Seul sur Mars
|de Ridley Scott, 2015, ****
Je l’ai déjà dit, ce cher Ridley a des hauts très hauts et des bas très bas. Ces derniers temps, on le sentait fatigué : Robin des Bois était pas mal mais languissant, Prometheus, pour sympa, distrayant et parfois hautement philosophique qu’il fût, ne manquait pas d’absurdités (les guignols qui vont grattouiller le Goa’uld, je m’en remettrai jamais), et Exodus : gods and kings est une bouse sans nom tout juste sauvée par un casting impeccable (et le sourire de l’ouvreuse du cinéma).
Pour Seul sur Mars, d’un côté, le scénario est tellement en or qu’il était difficile de le rater, et c’est un bon vieux survival, genre que Ridley a déjà pratiqué avec succès (vous avez peut-être entendu parler d’un des petits films de ses débuts, Alien, le huitième passager ?). D’un autre côté, il aurait suffi de vouloir lui ajouter une dose de pathos ou de psychologie pour le foutre par terre et, ayant adoré le roman, j’aurais beaucoup souffert si le film avait renoncé à la ligne « SF réaliste » du livre.
La bonne nouvelle, c’est que la tonalité du bouquin a été assez bien conservée. Bien entendu, des pans entiers d’explications ont sauté, de même que quelques rebondissements, et certains éléments ont été simplifiés. On note aussi quelques bizarreries, comme la tempête très « terrestre » (les tempêtes martiennes sont très ténues, la pression atmosphérique étant extrêmement faible) qui ressemble assez peu à celle du roman, ou les trajectoires des gens en apesanteur qui révèlent l’incrustation. Et rien n’explique pourquoi Mark Watney découpe son rover à la perceuse, encore que je ne serais pas étonné que ça soit dans une scène coupée qui apparaîtra dans une version longue. Mais on retrouve Watney, son humour noir, son attachement aux détails bizarres et, au delà que la trame générale, on retrouve cet équilibre particulier entre drôlerie acerbe, science brute et action héroïque.
La réalisation est presque sans défaut : montage rythmé, photo soignée, stéréoscopie efficace (quoiqu’un poil exagérée sur une poignée de gros plans). On retrouve bien entendu, en particulier dans les pièces tournantes de l’Hermes, quelques clins d’œil à 2001, l’odyssée de l’espace — décidément incontournable quand on fait un film de SF de nos jours — mais l’histoire est ici beaucoup plus directe et Scott n’a cette fois pas essayé de nous vendre une symbolique kubrickienne. Le casting est impressionnant : la performance de Matt Damon est évidemment remarquable (il tient l’écran seul pendant la moitié du film), mais des acteurs renommés ont été embauchés jusque pour les second rôles et et l’ensemble fait un excellent travail — le maillon faible serait peut-être Jessica Chastain, c’est dire. Même Michael Peña sort enfin de la simple caricature de latino, ce qui fait du bien.

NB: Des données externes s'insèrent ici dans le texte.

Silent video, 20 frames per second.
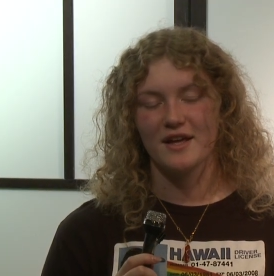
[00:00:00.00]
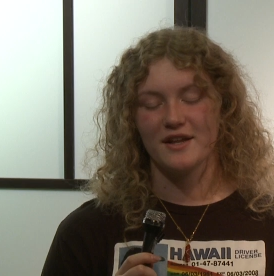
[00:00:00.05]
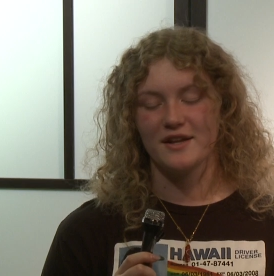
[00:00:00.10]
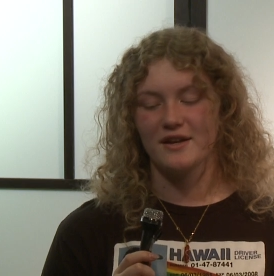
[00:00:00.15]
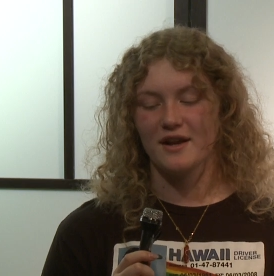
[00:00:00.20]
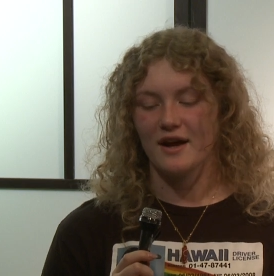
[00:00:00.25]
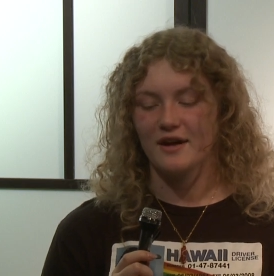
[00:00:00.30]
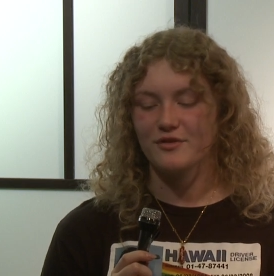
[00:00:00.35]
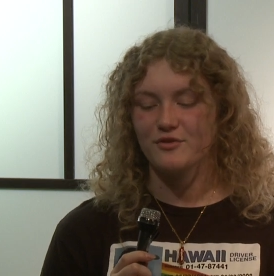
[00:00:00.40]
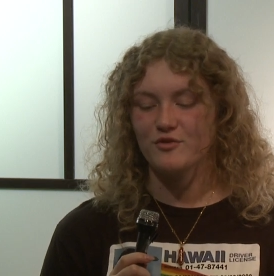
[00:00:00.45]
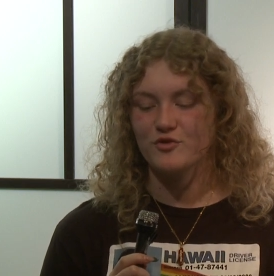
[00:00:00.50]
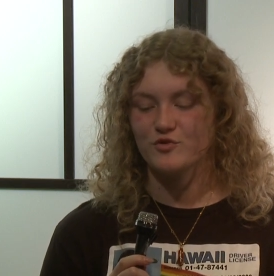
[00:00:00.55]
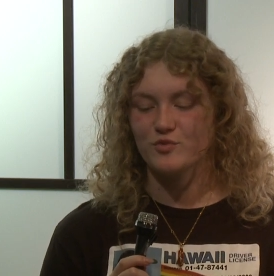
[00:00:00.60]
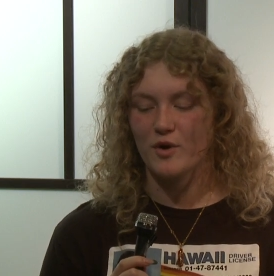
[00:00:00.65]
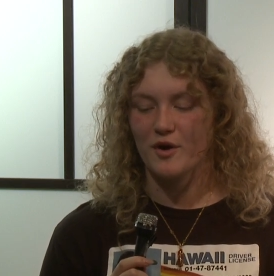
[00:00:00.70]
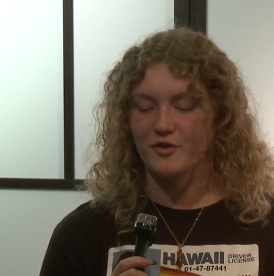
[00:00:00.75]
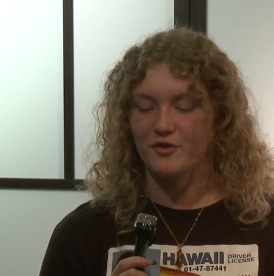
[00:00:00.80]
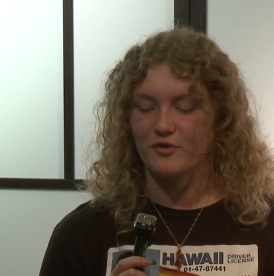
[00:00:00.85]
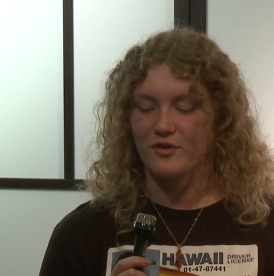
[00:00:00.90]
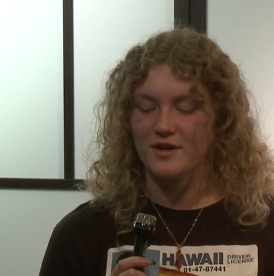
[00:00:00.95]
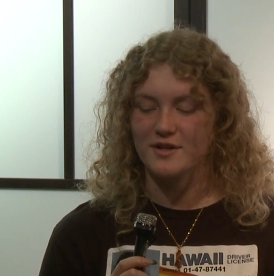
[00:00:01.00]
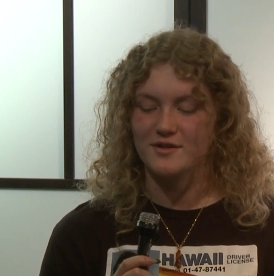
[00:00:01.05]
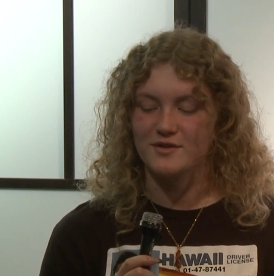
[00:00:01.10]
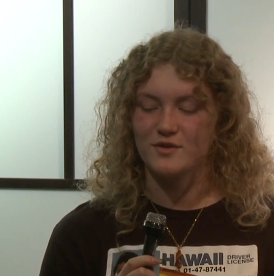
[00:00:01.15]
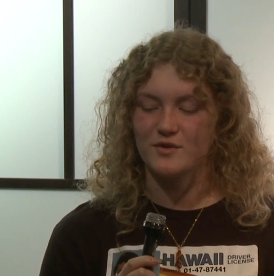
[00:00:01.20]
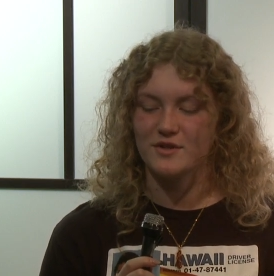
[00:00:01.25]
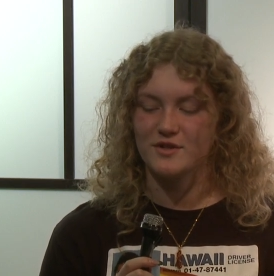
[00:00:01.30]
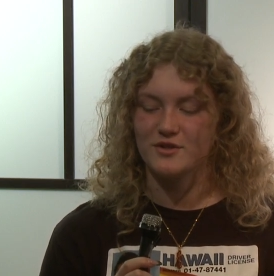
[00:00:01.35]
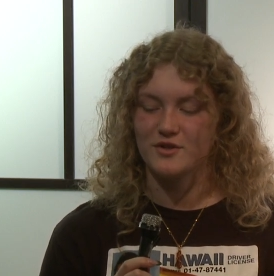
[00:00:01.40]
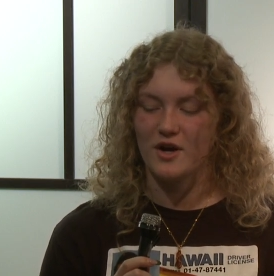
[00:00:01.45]
9th through 12th grade
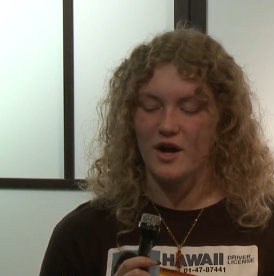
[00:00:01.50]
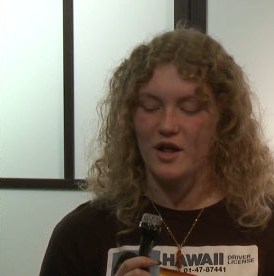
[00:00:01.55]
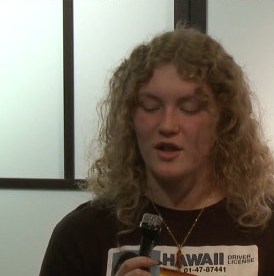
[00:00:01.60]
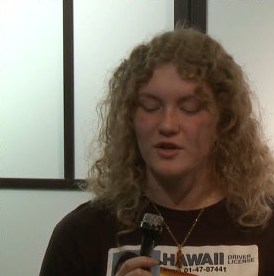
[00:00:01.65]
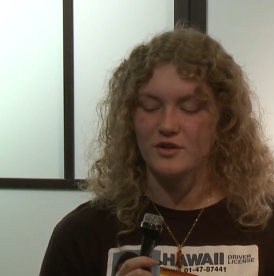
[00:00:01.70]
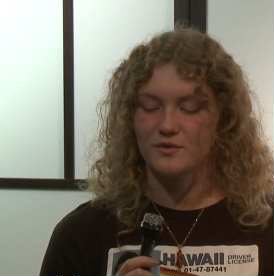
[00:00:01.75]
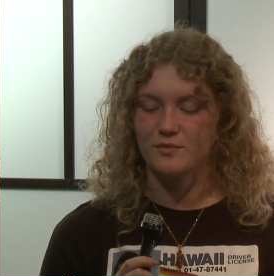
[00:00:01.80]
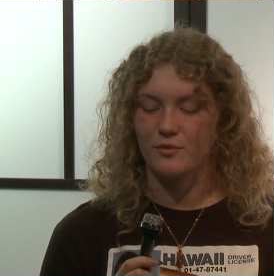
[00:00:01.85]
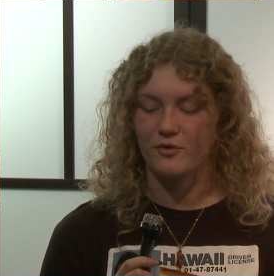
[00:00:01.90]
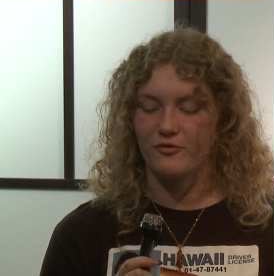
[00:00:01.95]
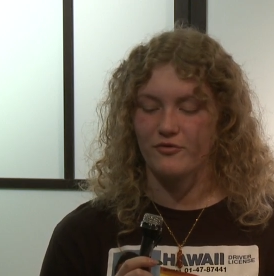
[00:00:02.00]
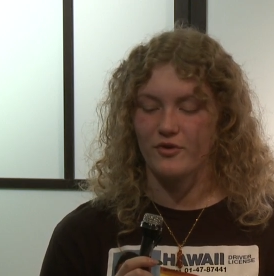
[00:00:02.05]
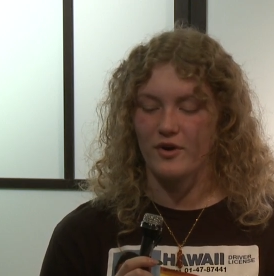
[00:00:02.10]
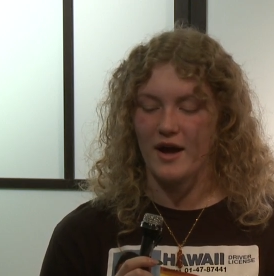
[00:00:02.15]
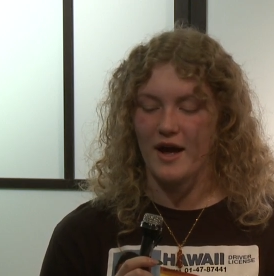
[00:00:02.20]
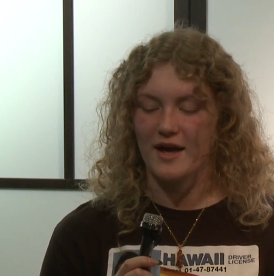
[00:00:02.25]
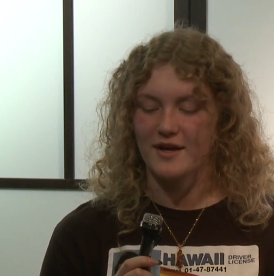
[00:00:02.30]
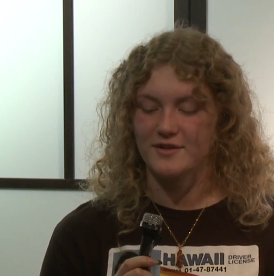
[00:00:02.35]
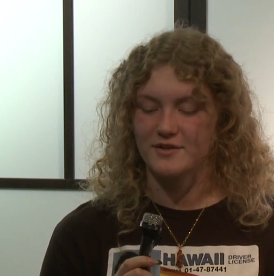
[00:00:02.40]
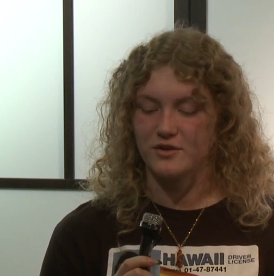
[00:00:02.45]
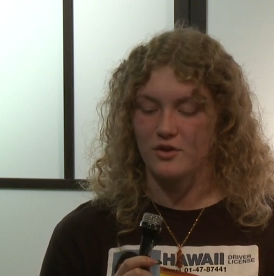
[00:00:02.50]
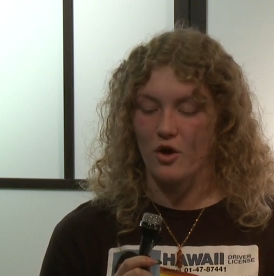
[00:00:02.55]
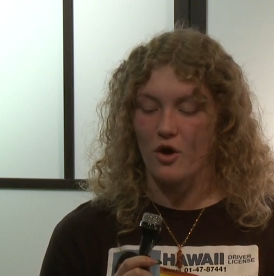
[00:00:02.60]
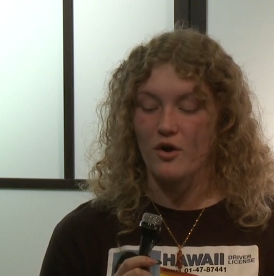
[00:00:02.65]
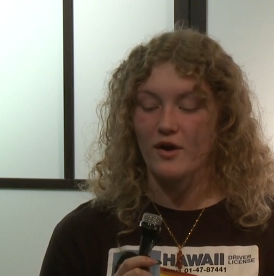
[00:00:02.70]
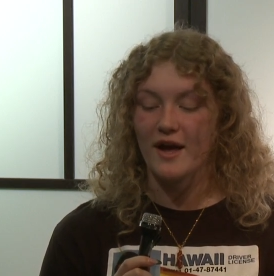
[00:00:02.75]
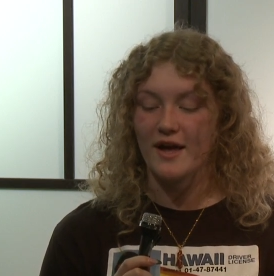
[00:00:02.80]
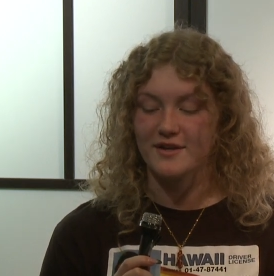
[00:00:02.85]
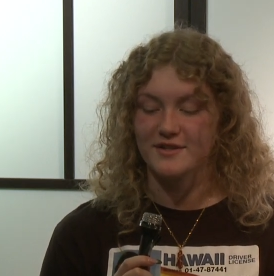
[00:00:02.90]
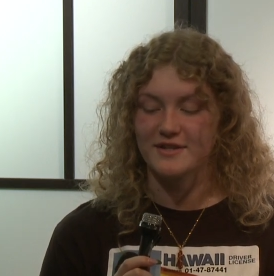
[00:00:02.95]
students are eligible for as
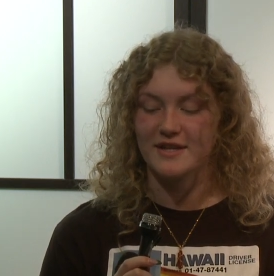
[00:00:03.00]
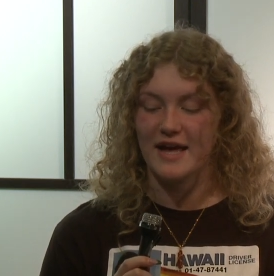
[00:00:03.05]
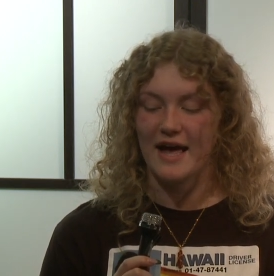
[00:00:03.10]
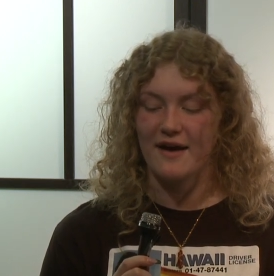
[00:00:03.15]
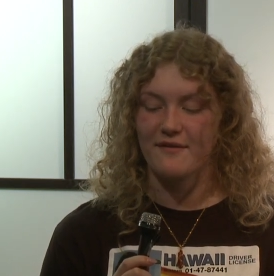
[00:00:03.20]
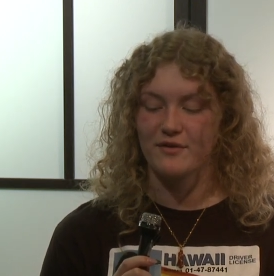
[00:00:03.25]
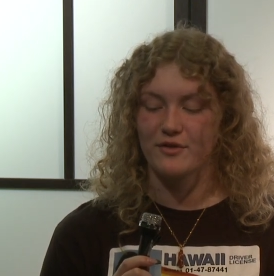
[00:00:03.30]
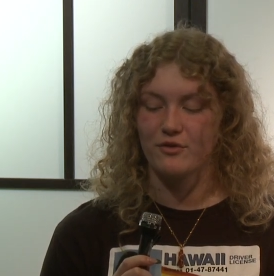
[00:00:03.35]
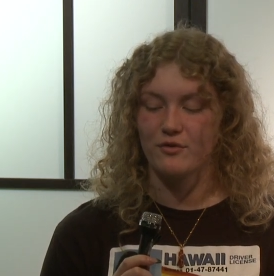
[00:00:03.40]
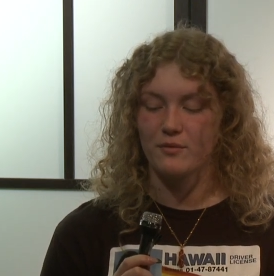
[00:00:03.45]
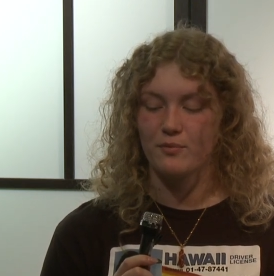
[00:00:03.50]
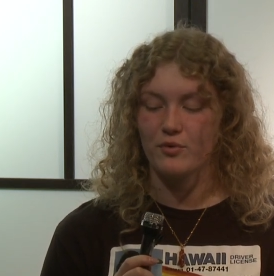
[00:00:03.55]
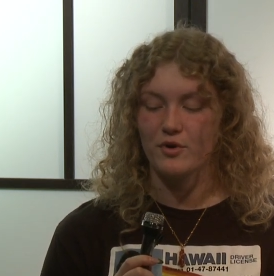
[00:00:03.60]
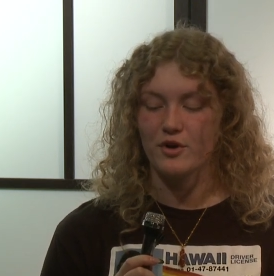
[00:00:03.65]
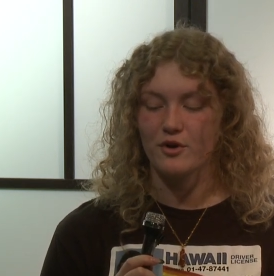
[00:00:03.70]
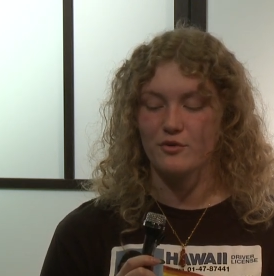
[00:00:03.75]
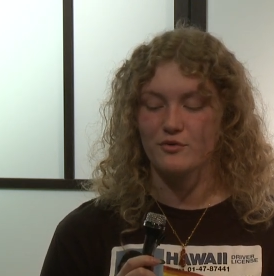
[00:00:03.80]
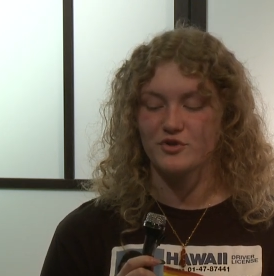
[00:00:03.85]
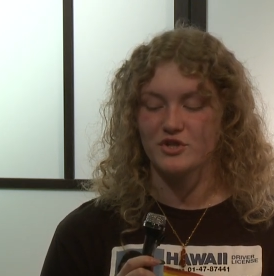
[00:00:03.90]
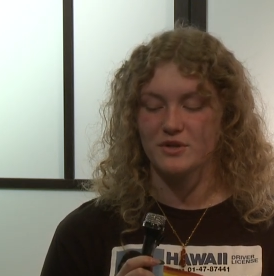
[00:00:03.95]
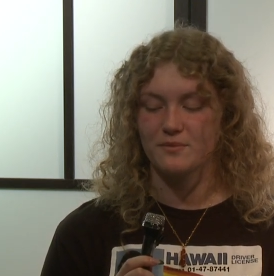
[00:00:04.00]
long as they have a 3.0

Quelques scènes sont particulièrement notables ; en particulier, lorsque Watney extrait la pointe d’antenne qui lui a pénétré l’abdomen au début, ça pique le spectateur presque autant que le personnage. On note aussi que le rationnement alimentaire, moins détaillé que dans le livre, est tout de même efficacement signalé sur une paire de plans où l’on peut voir la maigreur de Watney après un an sur Mars : ça aussi, ça fait mal, au moins pour un morfale dans mon genre. À l’inverse, quoique réussite visuelle, l’hommage à Iron man est la vraie faiblesse sur le plan technique ; d’ailleurs, après l’avoir évoqué, le roman y renonce sagement, ce qui n’est hélas pas le cas du film.

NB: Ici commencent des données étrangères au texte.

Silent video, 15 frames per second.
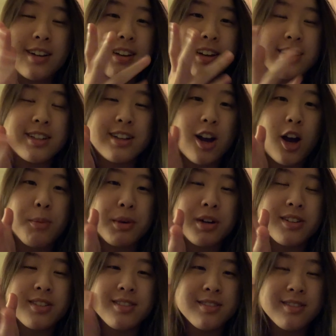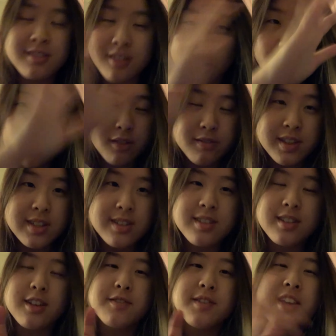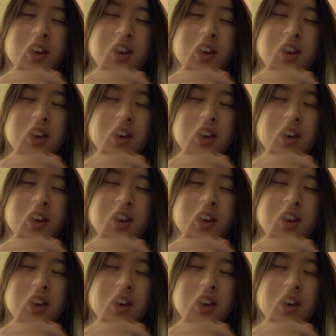I need to hop on all of this stuff.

Il n’y a, au bout du compte, qu’un truc qui m’a agacé : l’américanisme de la conclusion. Certes, l’agence spatiale chinoise a un rôle crucial, mais on peut voir ici un spot de pub pour la Nasa et ce, alors même que les personnages ont été conservés et que le roman expliquait par exemple que Vogel était allemand. Le comble, c’est la mission suivante, entrevue à la fin du film (meuh non c’est pas un spoiler), présentée comme une nouvelle étape de l’exploration américaine alors même qu’il doit y avoir un Chinois dans l’équipe !
Dans l’ensemble, pour les amateurs d’histoires subtiles, sensibles et pleines de bons sentiments, Seul sur Mars sera une expérience d’aridité ; mais j’ai ouï dire que ceux-ci ne sont généralement pas fans de science-fiction à la base. Pour ceux qui s’intéressent aux aventures spatiales, pour les nostalgiques de MacGyver ou les fans de Seul au monde, en revanche, c’est une splendide réussite à voir absolument.